T3-02 Development of a Probability Model to Describe the Uncertainty of the Time to Inactivation of Salmonella enterica under a Desiccated Environment

Monday, August 1, 2016: 8:45 AM
241 (America's Center - St. Louis)
Kento Koyama, Hokkaido University, Sapporo, Japan
Hidekazu Hokunan, Hokkaido University, Sapporo, Japan
Mayumi Hasegawa, Hokkaido University, Sapporo, Japan
Shuso Kawamura, Hokkaido University, Sapporo, Japan
Shige Koseki, Hokkaido University, Sapporo, Japan
Introduction: During the process of bacterial cell inactivation, frequency distribution of the time to inactivation occurs due to the probabilistic nature of the event. The variability of bacterial survival is apparently observed in a small population. Less than 100 viable cells of Salmonella enterica are sufficient for the infection of humans. Estimating the time to inactivation probabilistically is useful to determine a realistic estimation of the risk of the pathogenic bacteria. We focused on low water activity foods as critical pathogen carriers.

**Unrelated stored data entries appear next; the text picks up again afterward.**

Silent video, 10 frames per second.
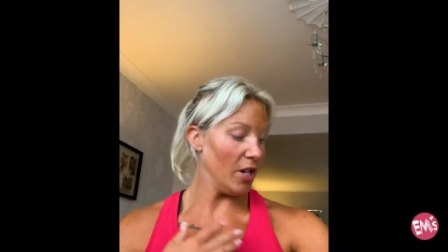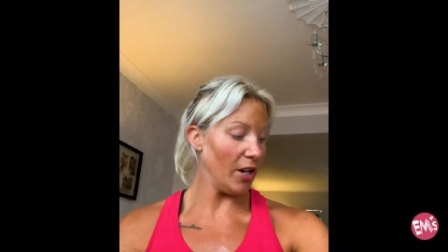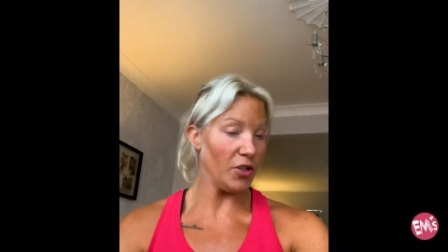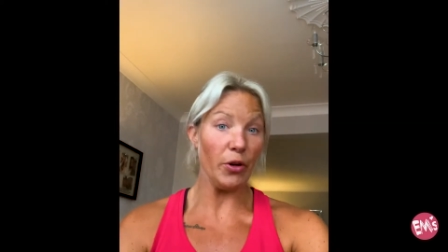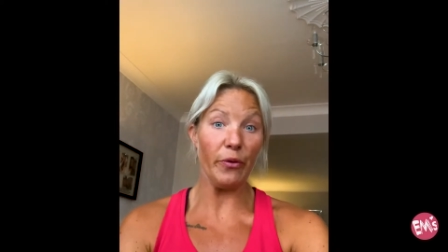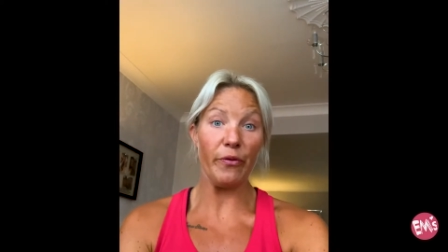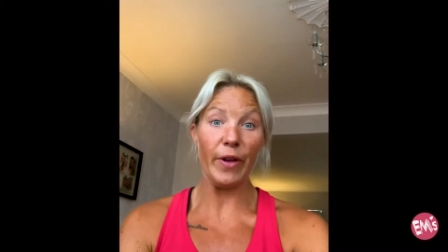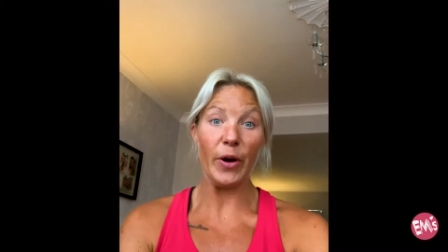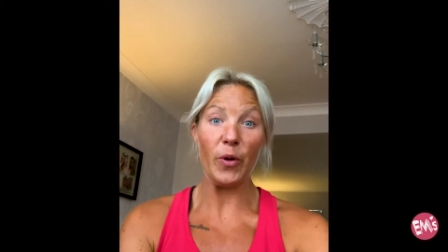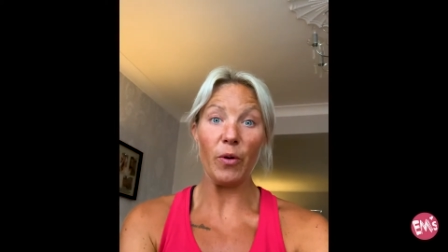I do
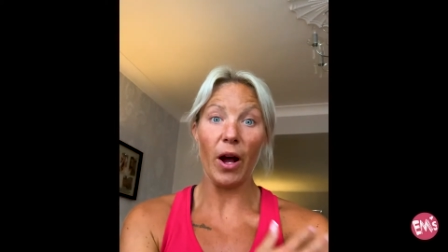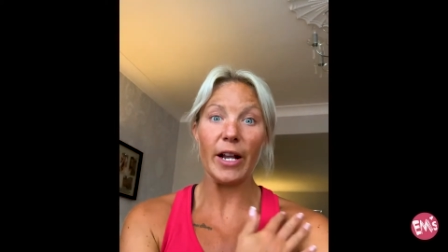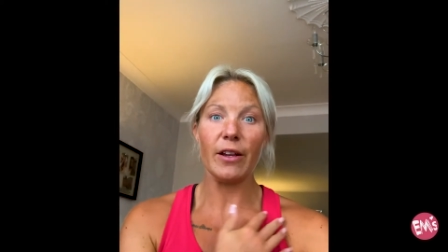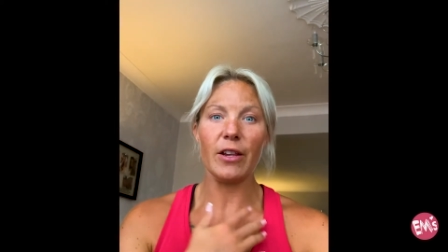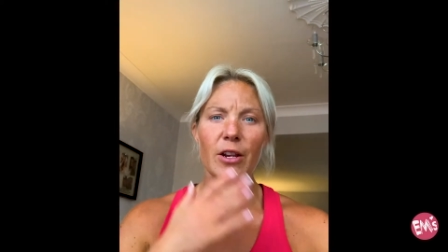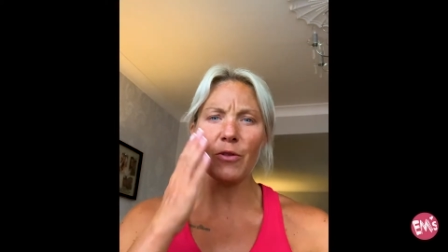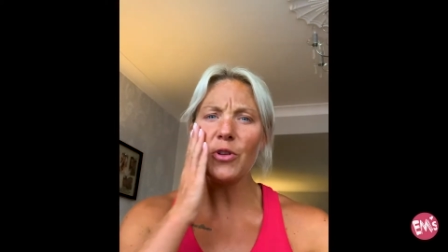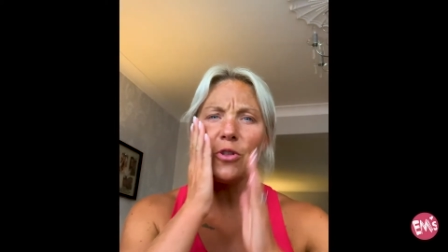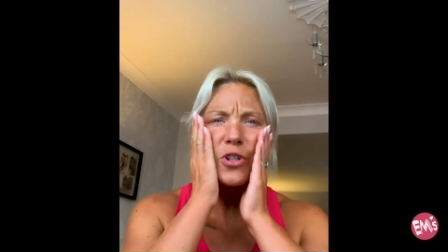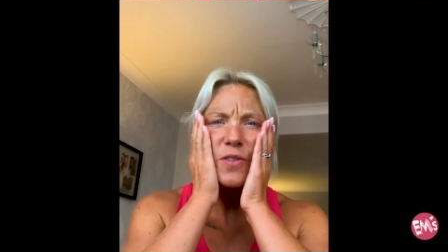feel like,
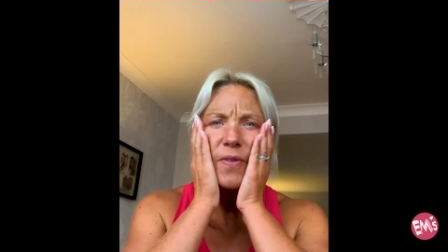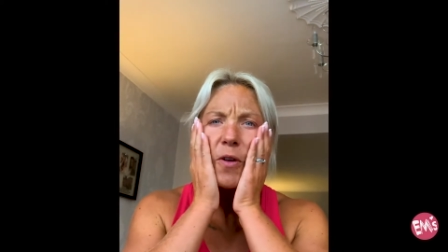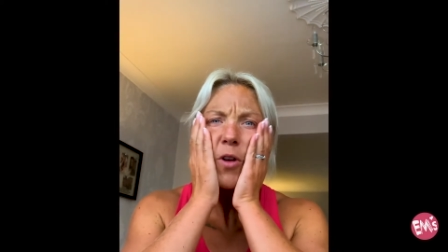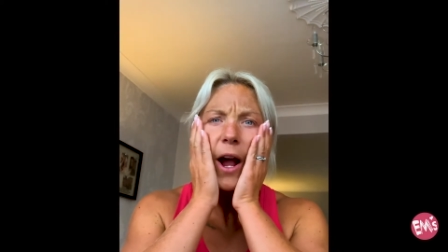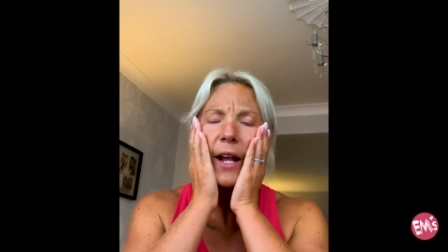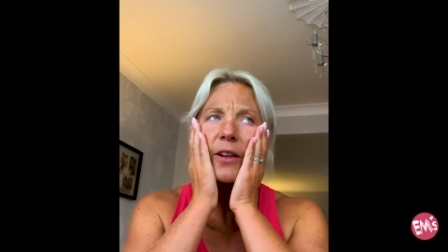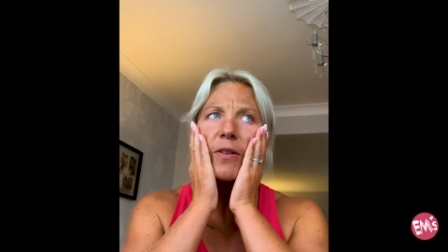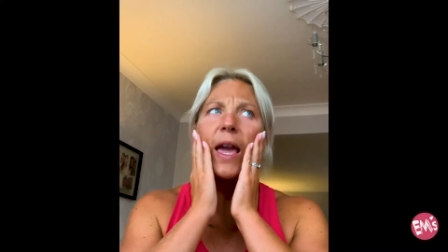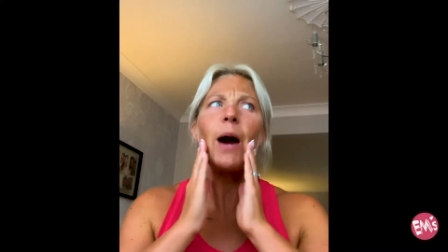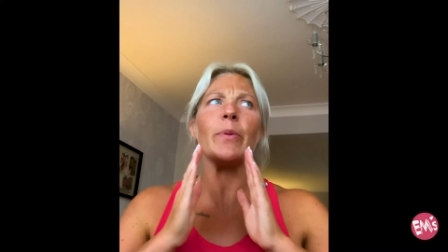you just feel like you
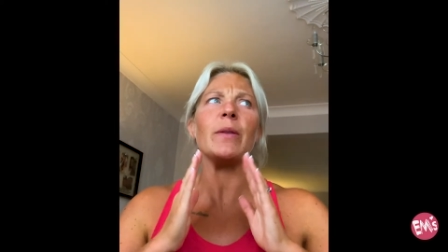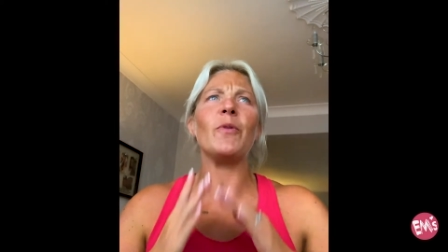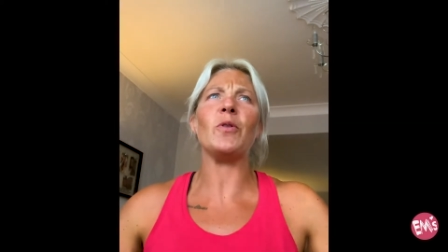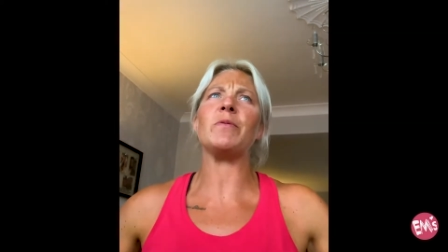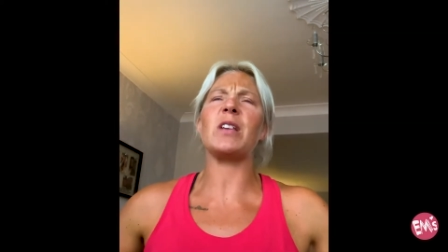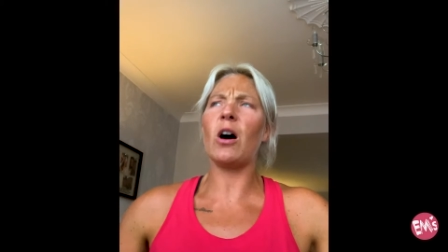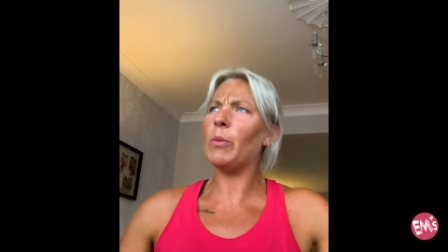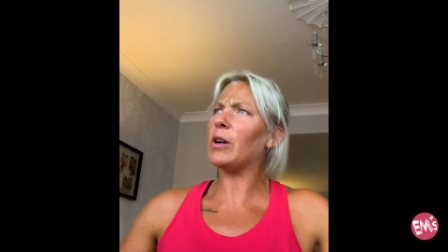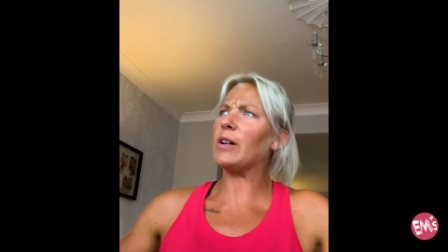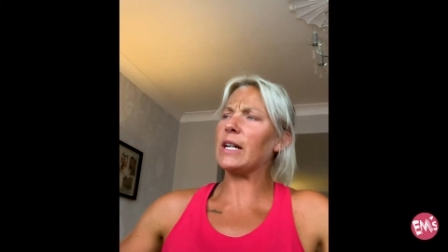get up in the morning, it's like, oh
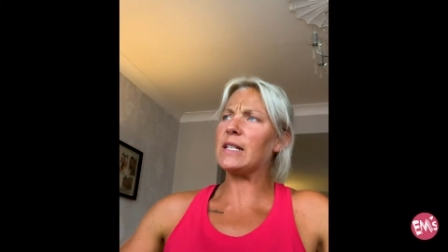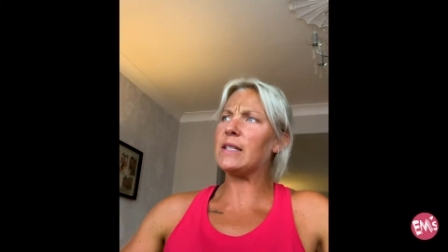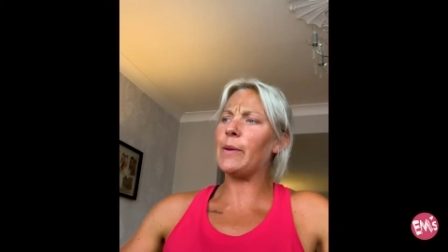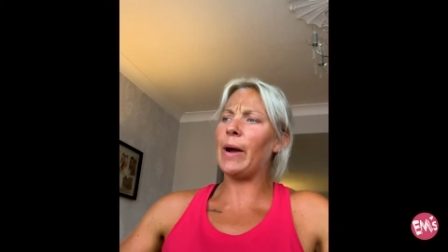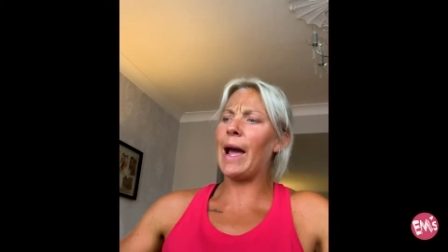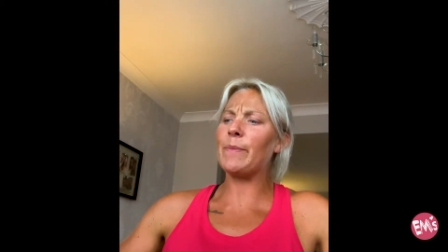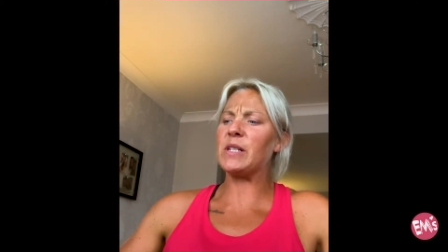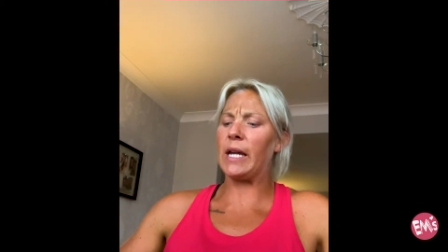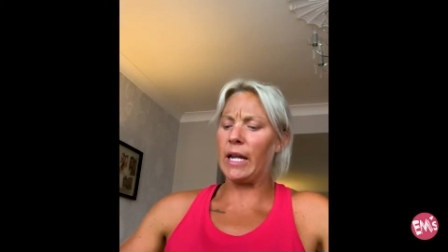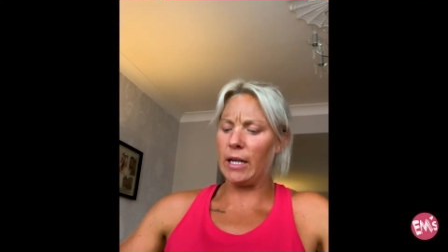my God, I can see my abs
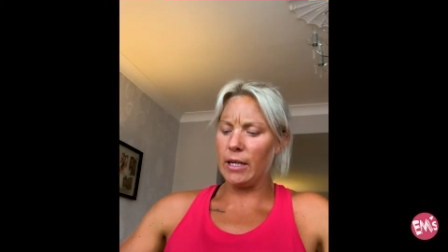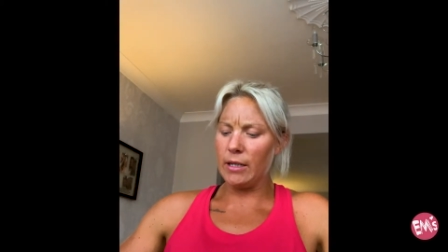again.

Purpose: We aimed to develop a predictive model to describe the variability of the time to inactivation of Salmonella enterica Typhimurium under a desiccated environment through a bacterial experiment and a computer simulation.

Methods: In the bacterial experiment, aliquots of 2 μl of a Salmonella Typhimurium suspension were placed into a 96-well microplate, and the microplate was then placed in a drying chamber (10-20% RH) at different temperatures ranging from 5°C to 25°C. The survival of the cells in each well was confirmed by the turbidity after adding nutrient broth (100 μl). In computer simulation, the time of inactivation of the bacterial populations was estimated by random sampling from individual cells in the kinetics model. 

Results: The survival probability was estimated by the number of the surviving wells in the 96-well microplate and was described as a cumulative gamma distribution. In addition, the variability of the time to inactivation of bacteria was described as a gamma distribution. The larger the initial bacterial numbers are, the wider the range of time to inactivation observed in both the experiment and the computer simulation.

Significance: The probability model could be used for describing the variability of the time to inactivation of bacterial population, which would play an important role in assessing the risk of low water activity foods.